[DATA SHOWN — start]

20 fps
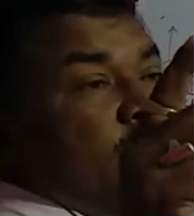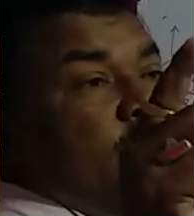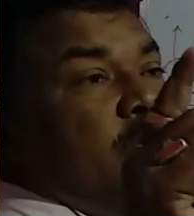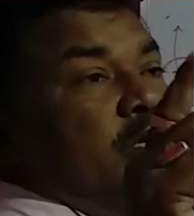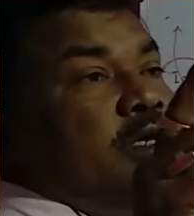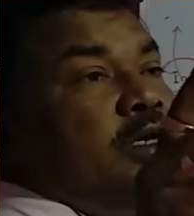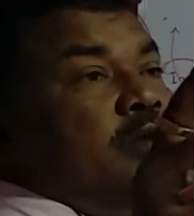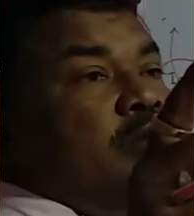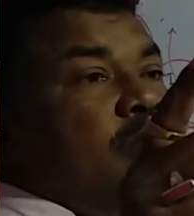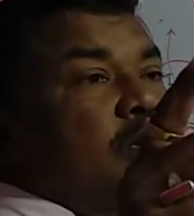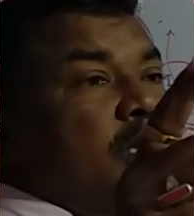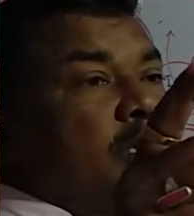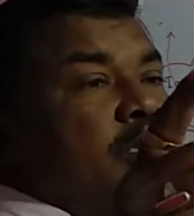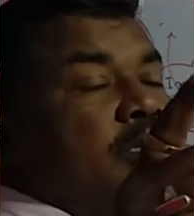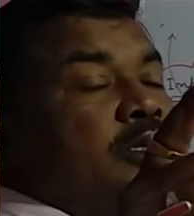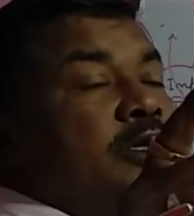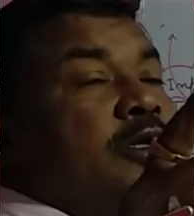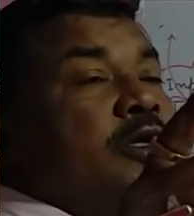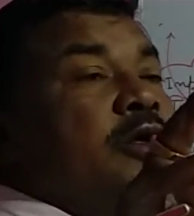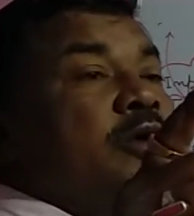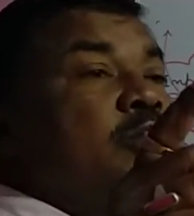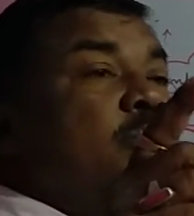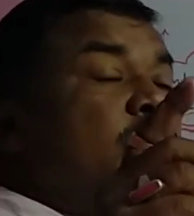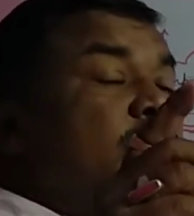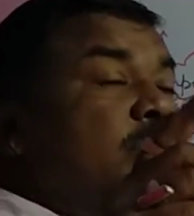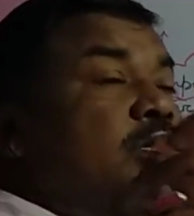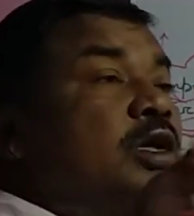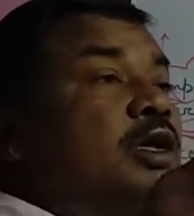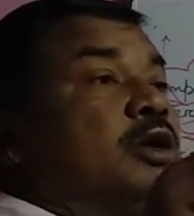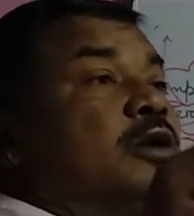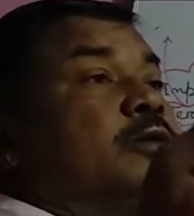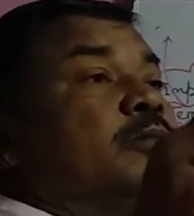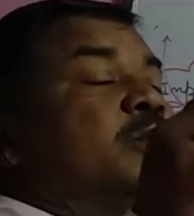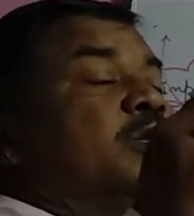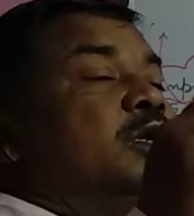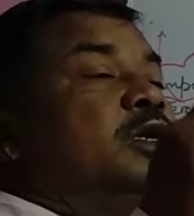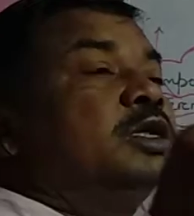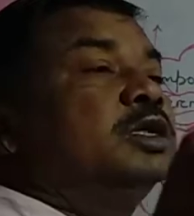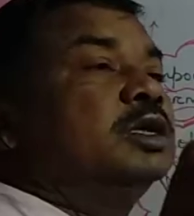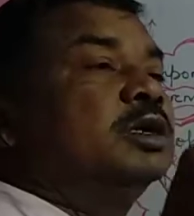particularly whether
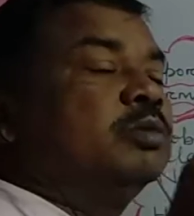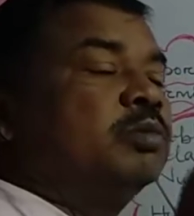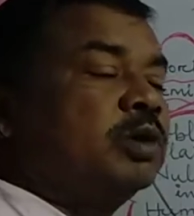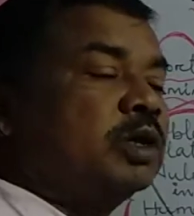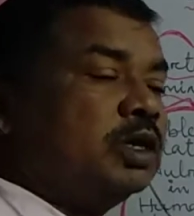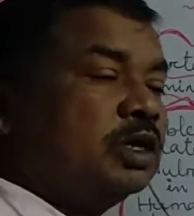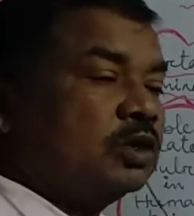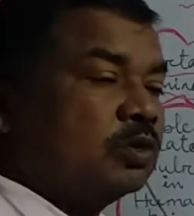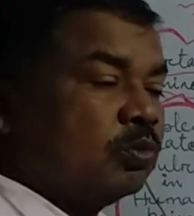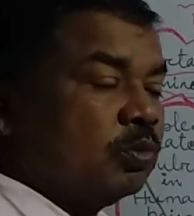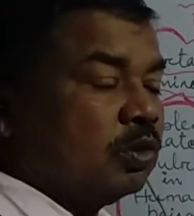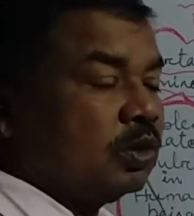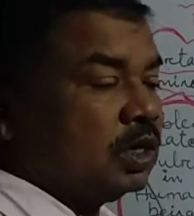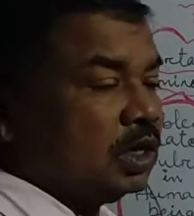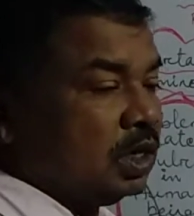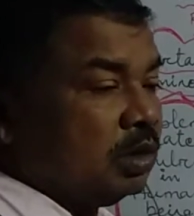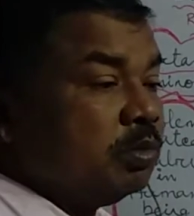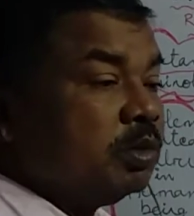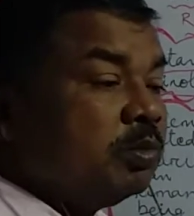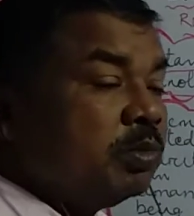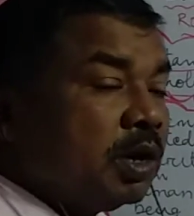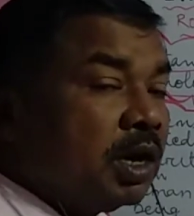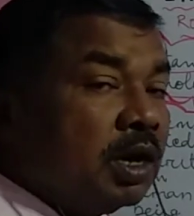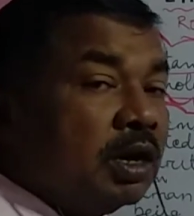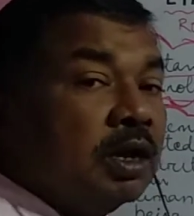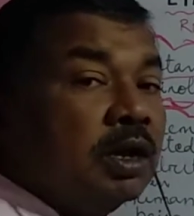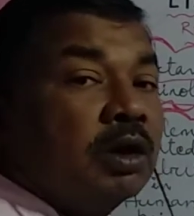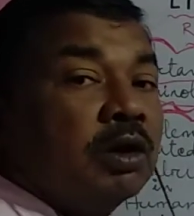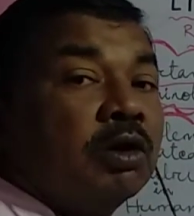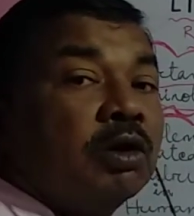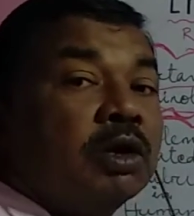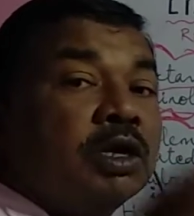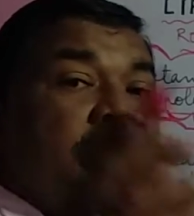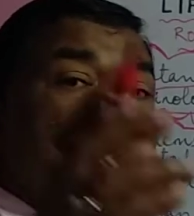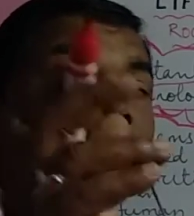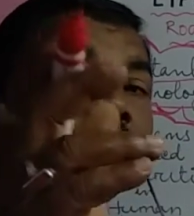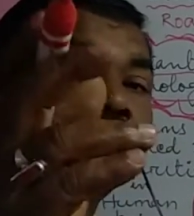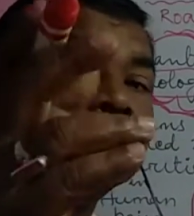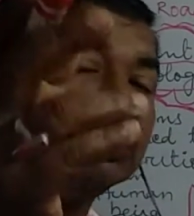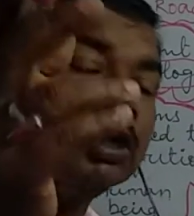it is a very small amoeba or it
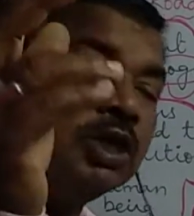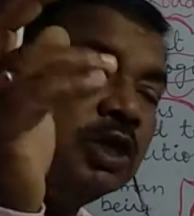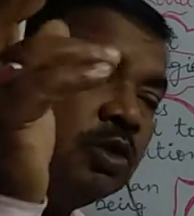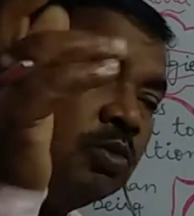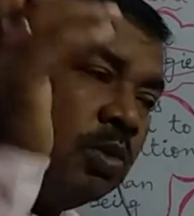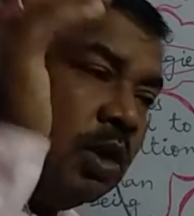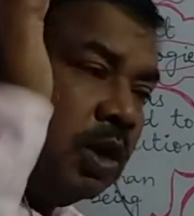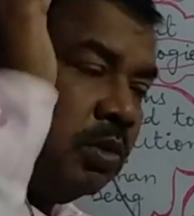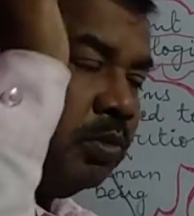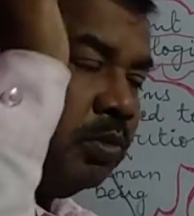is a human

[DATA SHOWN — finish]
[DATA SHOWN — start]

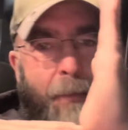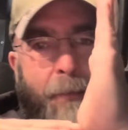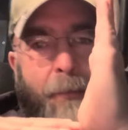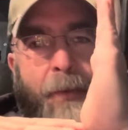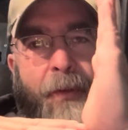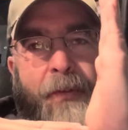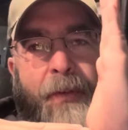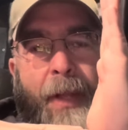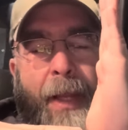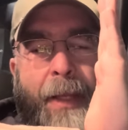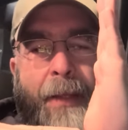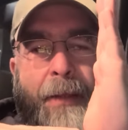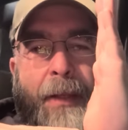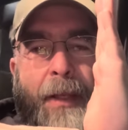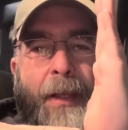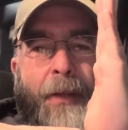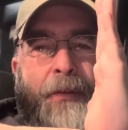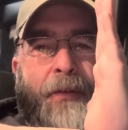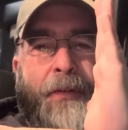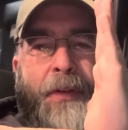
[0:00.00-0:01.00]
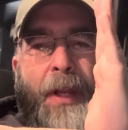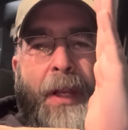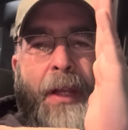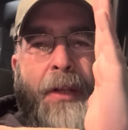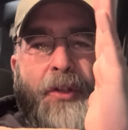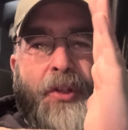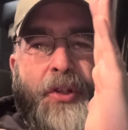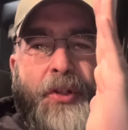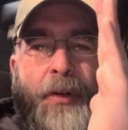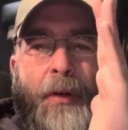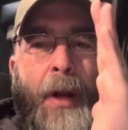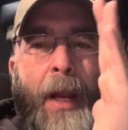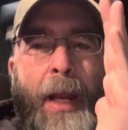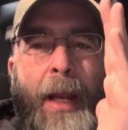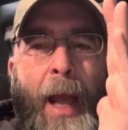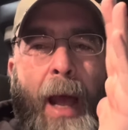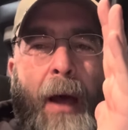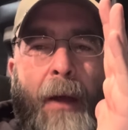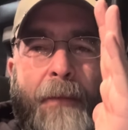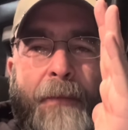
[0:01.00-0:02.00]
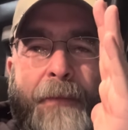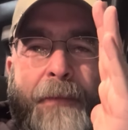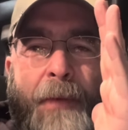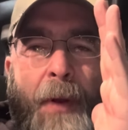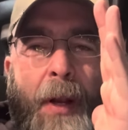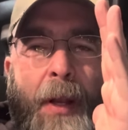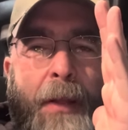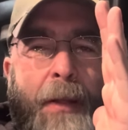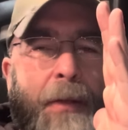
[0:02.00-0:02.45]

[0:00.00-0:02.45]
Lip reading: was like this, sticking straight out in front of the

[DATA SHOWN — finish]

_EXERCISE_
Go back to the lines above and output, exactly as they stand, the ones from the line containing "[0:00.00-0:01.00]" to the line containing "Lip reading: was". Leave all pictures behind.

_SOLUTION TO THE EXERCISE_
[0:00.00-0:01.00]
[0:01.00-0:02.00]
[0:02.00-0:02.45]

[0:00.00-0:02.45]
Lip reading: was like this, sticking straight out in front of the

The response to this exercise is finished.